**Your assignment**
Would you return the listing that follows exactly, leaving its pictures behind?
--- START ---
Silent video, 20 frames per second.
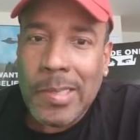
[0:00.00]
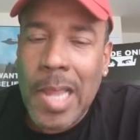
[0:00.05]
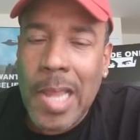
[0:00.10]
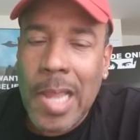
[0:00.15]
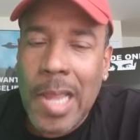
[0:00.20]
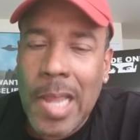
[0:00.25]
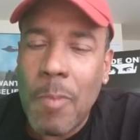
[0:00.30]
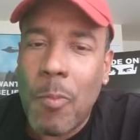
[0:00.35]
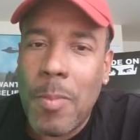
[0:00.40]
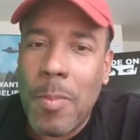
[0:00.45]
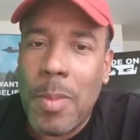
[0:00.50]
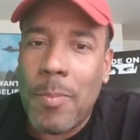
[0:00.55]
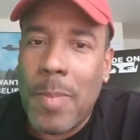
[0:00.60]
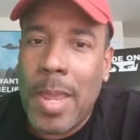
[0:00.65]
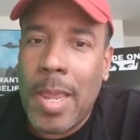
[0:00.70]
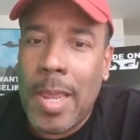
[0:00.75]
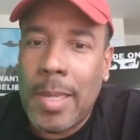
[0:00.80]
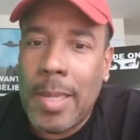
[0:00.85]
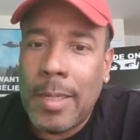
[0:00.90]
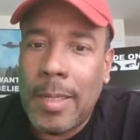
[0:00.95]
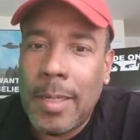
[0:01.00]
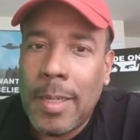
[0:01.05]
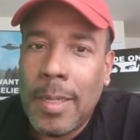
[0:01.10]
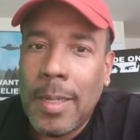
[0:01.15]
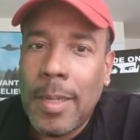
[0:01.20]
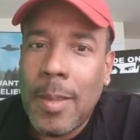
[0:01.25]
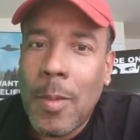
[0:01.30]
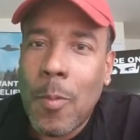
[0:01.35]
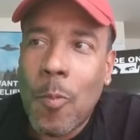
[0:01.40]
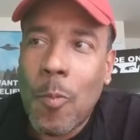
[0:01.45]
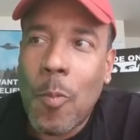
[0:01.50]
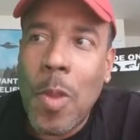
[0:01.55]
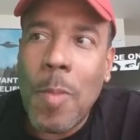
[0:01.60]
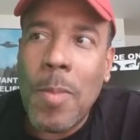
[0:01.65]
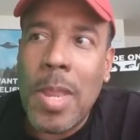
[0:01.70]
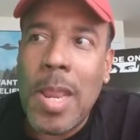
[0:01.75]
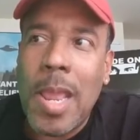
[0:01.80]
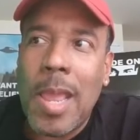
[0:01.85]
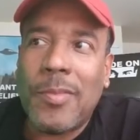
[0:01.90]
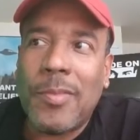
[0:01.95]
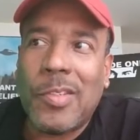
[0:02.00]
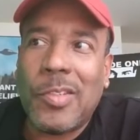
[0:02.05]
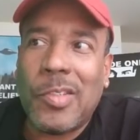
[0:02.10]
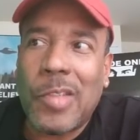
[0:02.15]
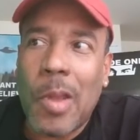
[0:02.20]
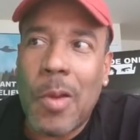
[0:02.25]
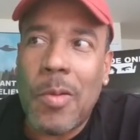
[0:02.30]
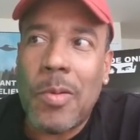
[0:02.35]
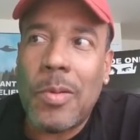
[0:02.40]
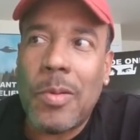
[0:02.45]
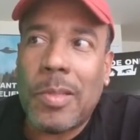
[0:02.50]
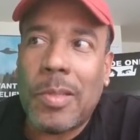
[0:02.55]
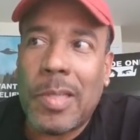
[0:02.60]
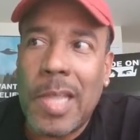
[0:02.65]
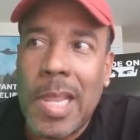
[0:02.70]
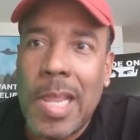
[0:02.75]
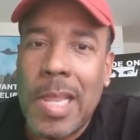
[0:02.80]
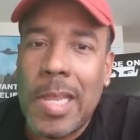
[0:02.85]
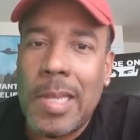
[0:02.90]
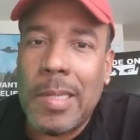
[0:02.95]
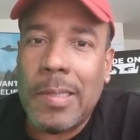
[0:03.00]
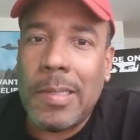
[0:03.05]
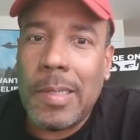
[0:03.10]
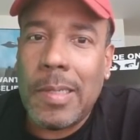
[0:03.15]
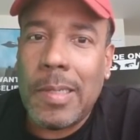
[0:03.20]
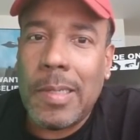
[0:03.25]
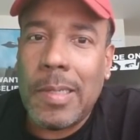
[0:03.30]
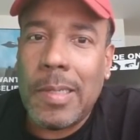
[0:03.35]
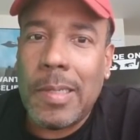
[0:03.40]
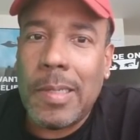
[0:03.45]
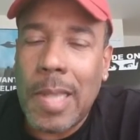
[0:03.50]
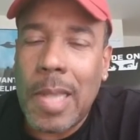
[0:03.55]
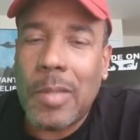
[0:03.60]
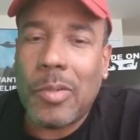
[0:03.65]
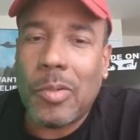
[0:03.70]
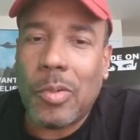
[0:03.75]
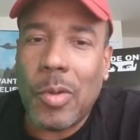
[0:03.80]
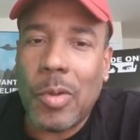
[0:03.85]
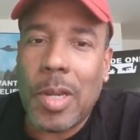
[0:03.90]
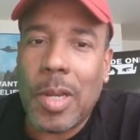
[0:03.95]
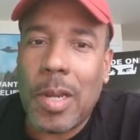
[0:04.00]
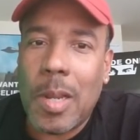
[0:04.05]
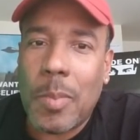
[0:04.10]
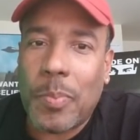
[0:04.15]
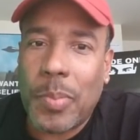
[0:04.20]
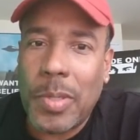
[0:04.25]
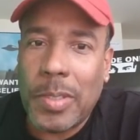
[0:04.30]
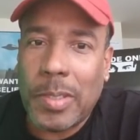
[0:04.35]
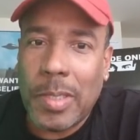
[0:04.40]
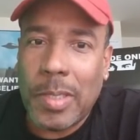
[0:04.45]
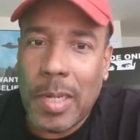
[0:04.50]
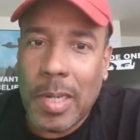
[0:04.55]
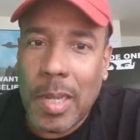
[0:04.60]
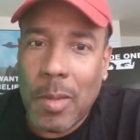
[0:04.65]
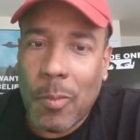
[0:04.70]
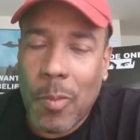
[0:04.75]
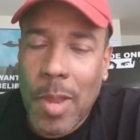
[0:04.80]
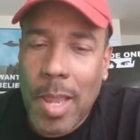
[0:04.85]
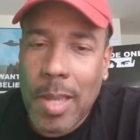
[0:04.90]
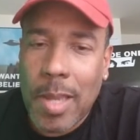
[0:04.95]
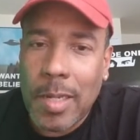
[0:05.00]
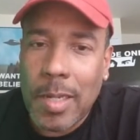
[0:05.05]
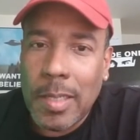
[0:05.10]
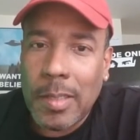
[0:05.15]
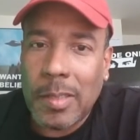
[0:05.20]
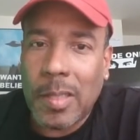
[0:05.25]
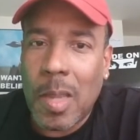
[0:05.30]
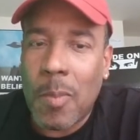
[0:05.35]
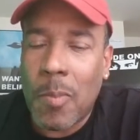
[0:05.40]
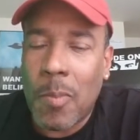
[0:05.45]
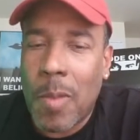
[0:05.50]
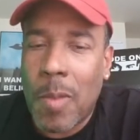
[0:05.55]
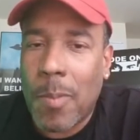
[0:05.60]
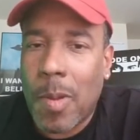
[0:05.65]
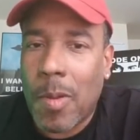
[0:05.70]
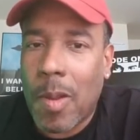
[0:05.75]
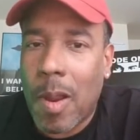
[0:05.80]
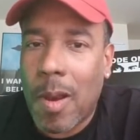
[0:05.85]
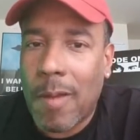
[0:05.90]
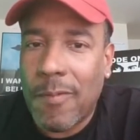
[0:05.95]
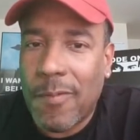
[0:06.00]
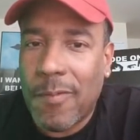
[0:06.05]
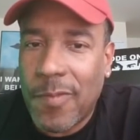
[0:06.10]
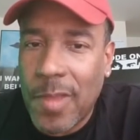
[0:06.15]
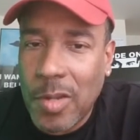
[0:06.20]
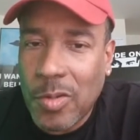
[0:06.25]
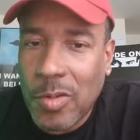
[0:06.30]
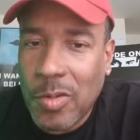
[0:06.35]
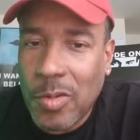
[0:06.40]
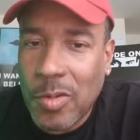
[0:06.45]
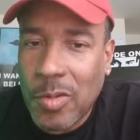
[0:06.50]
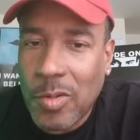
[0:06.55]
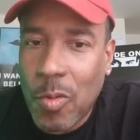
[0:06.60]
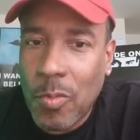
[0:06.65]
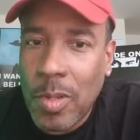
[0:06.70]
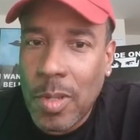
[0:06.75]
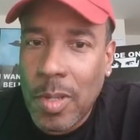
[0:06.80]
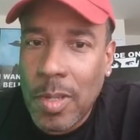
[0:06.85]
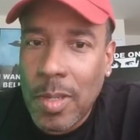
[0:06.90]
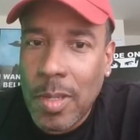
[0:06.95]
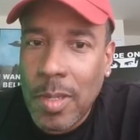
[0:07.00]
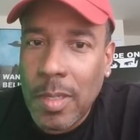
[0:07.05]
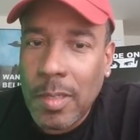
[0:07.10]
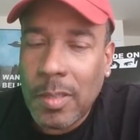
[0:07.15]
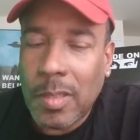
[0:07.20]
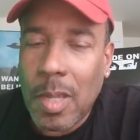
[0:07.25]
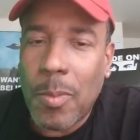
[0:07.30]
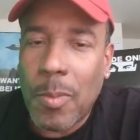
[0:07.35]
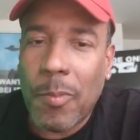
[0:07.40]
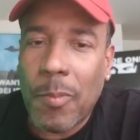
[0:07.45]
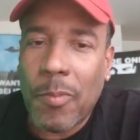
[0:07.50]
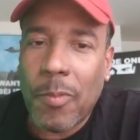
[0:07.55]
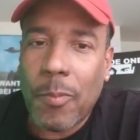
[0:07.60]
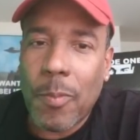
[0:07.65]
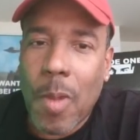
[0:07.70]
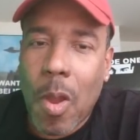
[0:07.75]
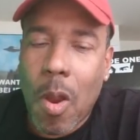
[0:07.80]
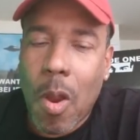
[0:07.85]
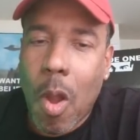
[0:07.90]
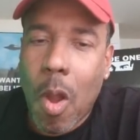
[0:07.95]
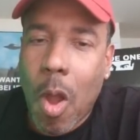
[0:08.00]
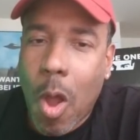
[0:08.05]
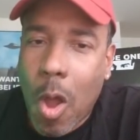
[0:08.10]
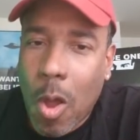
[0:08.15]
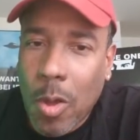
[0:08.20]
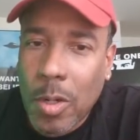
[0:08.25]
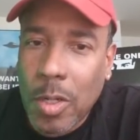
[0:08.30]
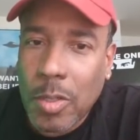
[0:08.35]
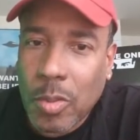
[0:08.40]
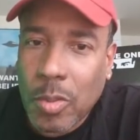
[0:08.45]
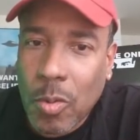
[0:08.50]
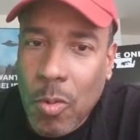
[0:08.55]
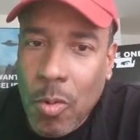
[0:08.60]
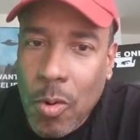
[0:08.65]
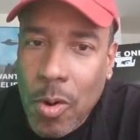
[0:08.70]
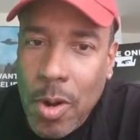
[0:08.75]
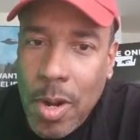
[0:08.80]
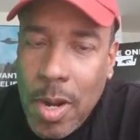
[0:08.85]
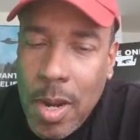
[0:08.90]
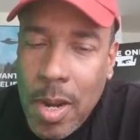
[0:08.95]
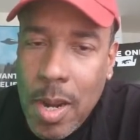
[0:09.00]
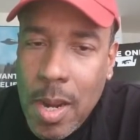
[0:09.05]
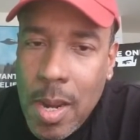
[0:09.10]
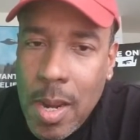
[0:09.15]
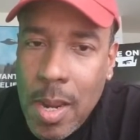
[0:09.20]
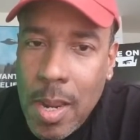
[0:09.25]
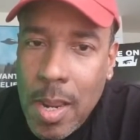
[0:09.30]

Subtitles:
Same with women, man. Women have certain things that trigger their pussy to get wet. Some of them are visual. Some of them are auditory.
--- END ---
**Result for this exercise**
Silent video, 20 frames per second.
[0:00.00]
[0:00.05]
[0:00.10]
[0:00.15]
[0:00.20]
[0:00.25]
[0:00.30]
[0:00.35]
[0:00.40]
[0:00.45]
[0:00.50]
[0:00.55]
[0:00.60]
[0:00.65]
[0:00.70]
[0:00.75]
[0:00.80]
[0:00.85]
[0:00.90]
[0:00.95]
[0:01.00]
[0:01.05]
[0:01.10]
[0:01.15]
[0:01.20]
[0:01.25]
[0:01.30]
[0:01.35]
[0:01.40]
[0:01.45]
[0:01.50]
[0:01.55]
[0:01.60]
[0:01.65]
[0:01.70]
[0:01.75]
[0:01.80]
[0:01.85]
[0:01.90]
[0:01.95]
[0:02.00]
[0:02.05]
[0:02.10]
[0:02.15]
[0:02.20]
[0:02.25]
[0:02.30]
[0:02.35]
[0:02.40]
[0:02.45]
[0:02.50]
[0:02.55]
[0:02.60]
[0:02.65]
[0:02.70]
[0:02.75]
[0:02.80]
[0:02.85]
[0:02.90]
[0:02.95]
[0:03.00]
[0:03.05]
[0:03.10]
[0:03.15]
[0:03.20]
[0:03.25]
[0:03.30]
[0:03.35]
[0:03.40]
[0:03.45]
[0:03.50]
[0:03.55]
[0:03.60]
[0:03.65]
[0:03.70]
[0:03.75]
[0:03.80]
[0:03.85]
[0:03.90]
[0:03.95]
[0:04.00]
[0:04.05]
[0:04.10]
[0:04.15]
[0:04.20]
[0:04.25]
[0:04.30]
[0:04.35]
[0:04.40]
[0:04.45]
[0:04.50]
[0:04.55]
[0:04.60]
[0:04.65]
[0:04.70]
[0:04.75]
[0:04.80]
[0:04.85]
[0:04.90]
[0:04.95]
[0:05.00]
[0:05.05]
[0:05.10]
[0:05.15]
[0:05.20]
[0:05.25]
[0:05.30]
[0:05.35]
[0:05.40]
[0:05.45]
[0:05.50]
[0:05.55]
[0:05.60]
[0:05.65]
[0:05.70]
[0:05.75]
[0:05.80]
[0:05.85]
[0:05.90]
[0:05.95]
[0:06.00]
[0:06.05]
[0:06.10]
[0:06.15]
[0:06.20]
[0:06.25]
[0:06.30]
[0:06.35]
[0:06.40]
[0:06.45]
[0:06.50]
[0:06.55]
[0:06.60]
[0:06.65]
[0:06.70]
[0:06.75]
[0:06.80]
[0:06.85]
[0:06.90]
[0:06.95]
[0:07.00]
[0:07.05]
[0:07.10]
[0:07.15]
[0:07.20]
[0:07.25]
[0:07.30]
[0:07.35]
[0:07.40]
[0:07.45]
[0:07.50]
[0:07.55]
[0:07.60]
[0:07.65]
[0:07.70]
[0:07.75]
[0:07.80]
[0:07.85]
[0:07.90]
[0:07.95]
[0:08.00]
[0:08.05]
[0:08.10]
[0:08.15]
[0:08.20]
[0:08.25]
[0:08.30]
[0:08.35]
[0:08.40]
[0:08.45]
[0:08.50]
[0:08.55]
[0:08.60]
[0:08.65]
[0:08.70]
[0:08.75]
[0:08.80]
[0:08.85]
[0:08.90]
[0:08.95]
[0:09.00]
[0:09.05]
[0:09.10]
[0:09.15]
[0:09.20]
[0:09.25]
[0:09.30]

Subtitles:
Same with women, man. Women have certain things that trigger their pussy to get wet. Some of them are visual. Some of them are auditory.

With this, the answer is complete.